● PROBLEM TO WORK ON:
Transcribe the rest of the listing below, starting with the line that contains "(22.43 s to 25.72 s)" and ending with the last line, exactly as written.

● DATASET EXCERPTS:
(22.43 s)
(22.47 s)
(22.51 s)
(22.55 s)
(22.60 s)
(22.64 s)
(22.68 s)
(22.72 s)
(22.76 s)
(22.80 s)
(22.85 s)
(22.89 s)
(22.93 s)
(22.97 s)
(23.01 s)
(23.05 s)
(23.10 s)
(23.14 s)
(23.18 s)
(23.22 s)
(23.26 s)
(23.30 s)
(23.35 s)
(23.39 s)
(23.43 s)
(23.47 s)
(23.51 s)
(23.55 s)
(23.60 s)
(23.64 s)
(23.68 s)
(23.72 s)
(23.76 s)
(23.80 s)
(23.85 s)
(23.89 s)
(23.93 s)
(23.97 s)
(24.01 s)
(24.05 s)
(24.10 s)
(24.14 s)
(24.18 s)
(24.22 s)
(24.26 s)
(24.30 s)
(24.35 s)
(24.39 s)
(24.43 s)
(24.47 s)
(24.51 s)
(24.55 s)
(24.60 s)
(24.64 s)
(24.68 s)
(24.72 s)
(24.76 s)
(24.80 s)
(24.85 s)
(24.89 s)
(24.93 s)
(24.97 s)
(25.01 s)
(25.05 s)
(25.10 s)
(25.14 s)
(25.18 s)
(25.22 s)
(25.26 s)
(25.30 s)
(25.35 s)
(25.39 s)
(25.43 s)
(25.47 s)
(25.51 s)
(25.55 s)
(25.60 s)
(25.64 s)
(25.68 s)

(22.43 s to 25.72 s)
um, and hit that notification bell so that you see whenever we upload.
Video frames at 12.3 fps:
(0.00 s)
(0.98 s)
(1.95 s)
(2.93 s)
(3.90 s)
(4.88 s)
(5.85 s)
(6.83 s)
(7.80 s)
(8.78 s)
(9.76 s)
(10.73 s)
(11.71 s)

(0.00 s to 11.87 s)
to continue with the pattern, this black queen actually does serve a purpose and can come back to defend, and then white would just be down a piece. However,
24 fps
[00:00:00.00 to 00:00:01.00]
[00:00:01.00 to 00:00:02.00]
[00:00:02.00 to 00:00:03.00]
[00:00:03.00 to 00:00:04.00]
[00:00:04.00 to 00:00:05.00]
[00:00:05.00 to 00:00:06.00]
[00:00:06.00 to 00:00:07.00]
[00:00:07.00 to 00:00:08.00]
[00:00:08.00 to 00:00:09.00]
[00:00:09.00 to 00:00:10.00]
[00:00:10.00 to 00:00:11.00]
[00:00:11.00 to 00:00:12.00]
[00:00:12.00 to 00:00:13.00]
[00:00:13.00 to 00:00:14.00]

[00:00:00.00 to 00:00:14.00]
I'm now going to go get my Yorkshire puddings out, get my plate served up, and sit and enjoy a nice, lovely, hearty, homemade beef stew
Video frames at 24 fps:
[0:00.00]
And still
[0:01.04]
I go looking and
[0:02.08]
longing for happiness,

● EXPECTED OUTPUT:
(22.43 s to 25.72 s)
um, and hit that notification bell so that you see whenever we upload.
Video frames at 12.3 fps:
(0.00 s)
(0.98 s)
(1.95 s)
(2.93 s)
(3.90 s)
(4.88 s)
(5.85 s)
(6.83 s)
(7.80 s)
(8.78 s)
(9.76 s)
(10.73 s)
(11.71 s)

(0.00 s to 11.87 s)
to continue with the pattern, this black queen actually does serve a purpose and can come back to defend, and then white would just be down a piece. However,
24 fps
[00:00:00.00 to 00:00:01.00]
[00:00:01.00 to 00:00:02.00]
[00:00:02.00 to 00:00:03.00]
[00:00:03.00 to 00:00:04.00]
[00:00:04.00 to 00:00:05.00]
[00:00:05.00 to 00:00:06.00]
[00:00:06.00 to 00:00:07.00]
[00:00:07.00 to 00:00:08.00]
[00:00:08.00 to 00:00:09.00]
[00:00:09.00 to 00:00:10.00]
[00:00:10.00 to 00:00:11.00]
[00:00:11.00 to 00:00:12.00]
[00:00:12.00 to 00:00:13.00]
[00:00:13.00 to 00:00:14.00]

[00:00:00.00 to 00:00:14.00]
I'm now going to go get my Yorkshire puddings out, get my plate served up, and sit and enjoy a nice, lovely, hearty, homemade beef stew
Video frames at 24 fps:
[0:00.00]
And still
[0:01.04]
I go looking and
[0:02.08]
longing for happiness,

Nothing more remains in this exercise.